Namun, bayangkan jika seseorang memilih menghadapi ujian berat ini bukan karena dorongan iman atau kecintaan kepada Allah, melainkan semata-mata untuk menikahi seorang wanita. Betapa jauh niatnya dari tujuan hijrah yang hakiki! Dalam kasus seperti ini, perbuatan hijrah yang sebenarnya bernilai tinggi berubah menjadi sekadar upaya memenuhi hasrat pribadi, dan tentu hal ini merupakan suatu musibah. Orang tersebut seolah layak menerima belasungkawa, karena telah menyia-nyiakan kesempatan untuk mendapatkan pahala besar dengan niat yang lebih luhur dan mulia.

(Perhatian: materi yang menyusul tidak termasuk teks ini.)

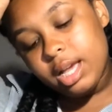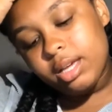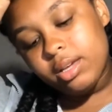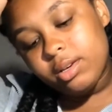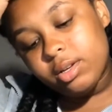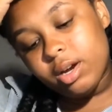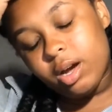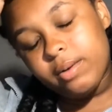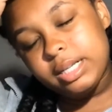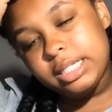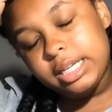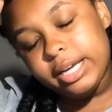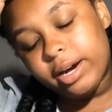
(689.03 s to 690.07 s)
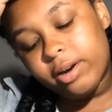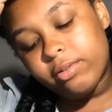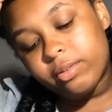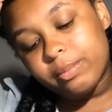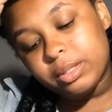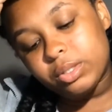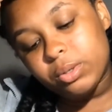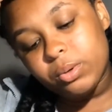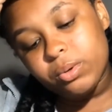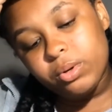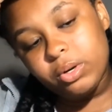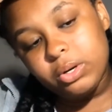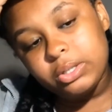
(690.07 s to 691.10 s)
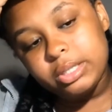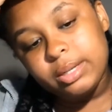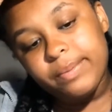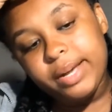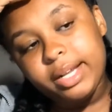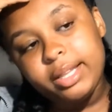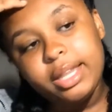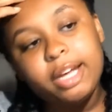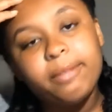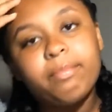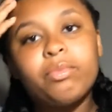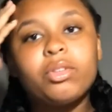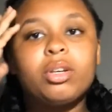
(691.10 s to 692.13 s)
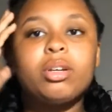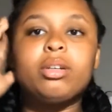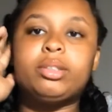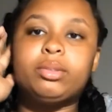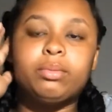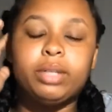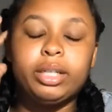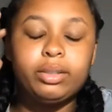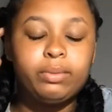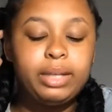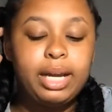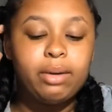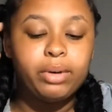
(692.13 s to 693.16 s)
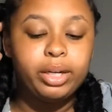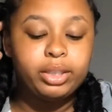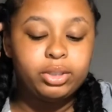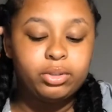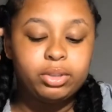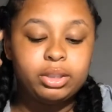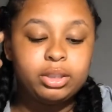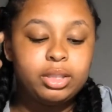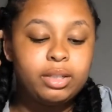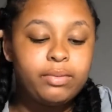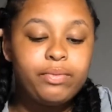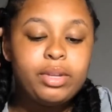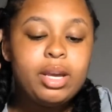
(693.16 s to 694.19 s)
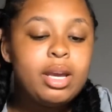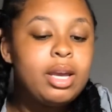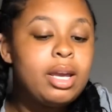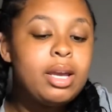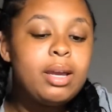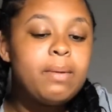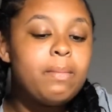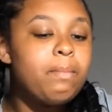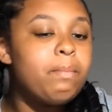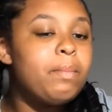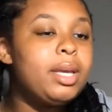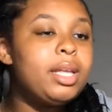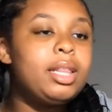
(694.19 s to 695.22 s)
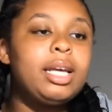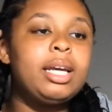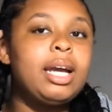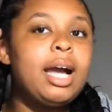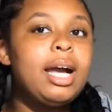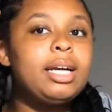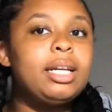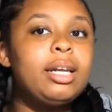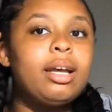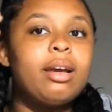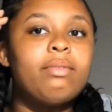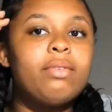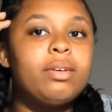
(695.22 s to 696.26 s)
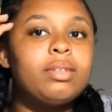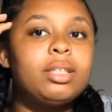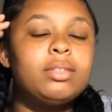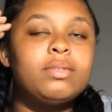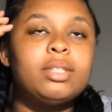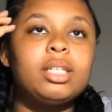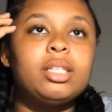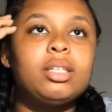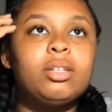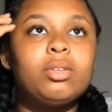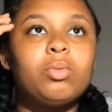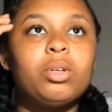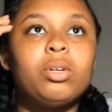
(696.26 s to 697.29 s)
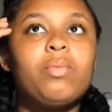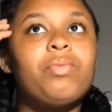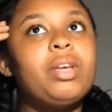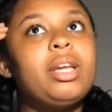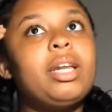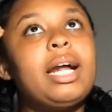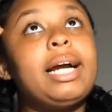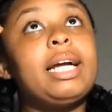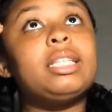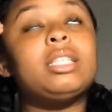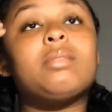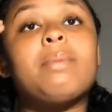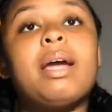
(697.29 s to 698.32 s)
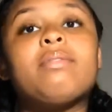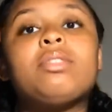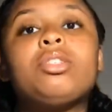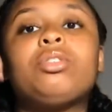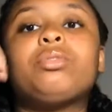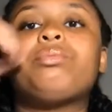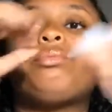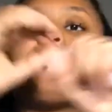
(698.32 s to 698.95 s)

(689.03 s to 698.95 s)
you can always get help from a tutor or somebody. Like, we had a work zone and stuff, but, like, I could not focus for nothing in the world. And then I got this math teacher.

Realitas kehidupan kita saat ini penuh dengan contoh-contoh "Muhajir Ummu Qais" modern---yaitu orang-orang yang bersusah payah, berjuang mati-matian, bahkan ada yang rela mengorbankan nyawa, namun semua itu demi tujuan-tujuan yang tidak berharga. Mereka melakukan upaya luar biasa demi hal-hal yang tidak memiliki nilai sejati atau manfaat besar, atau terkadang untuk perkara yang tidak sebanding dengan pengorbanan yang diberikan. Fenomena ini menggambarkan betapa sering niat manusia terperosok dalam tujuan duniawi yang dangkal.
Di sinilah pentingnya pemahaman mendalam tentang hadis yang menekankan niat. Hadis ini tidak hanya mengarahkan kita untuk menilai setiap tindakan dengan lebih bijak, tetapi juga untuk meninggikan standar kita dalam beramal. Rasulullah SAW mengajarkan bahwa setiap usaha manusia hendaknya dihubungkan dengan sistem pahala ilahi, yang nilainya jauh lebih tinggi dari sekadar pencapaian duniawi. Dalam sabda beliau yang lain, Rasulullah SAW mengingatkan: "Ketahuilah, barang dagangan Allah itu mahal. Ketahuilah, barang dagangan Allah itu adalah surga." Hadis ini mengajarkan bahwa pengorbanan dan usaha sejati harus diarahkan pada tujuan akhir yang mulia, yaitu meraih ridha Allah dan surga-Nya yang agung.
Seseorang tidak perlu mencari bukti atau saksi bahwa mengerahkan usaha dan menghadapi tantangan selalu berkaitan dengan tujuan yang tinggi atau ambisi yang besar. Orang yang bijaksana adalah mereka yang mampu menentukan tujuan yang layak untuk diupayakan, dengan mengandalkan pertimbangan akal dan bukti dari teks-teks agama. Dalam konteks ini, beberapa ulama mengangkat pemikiran tentang "mengorbankan yang rendah demi yang berharga."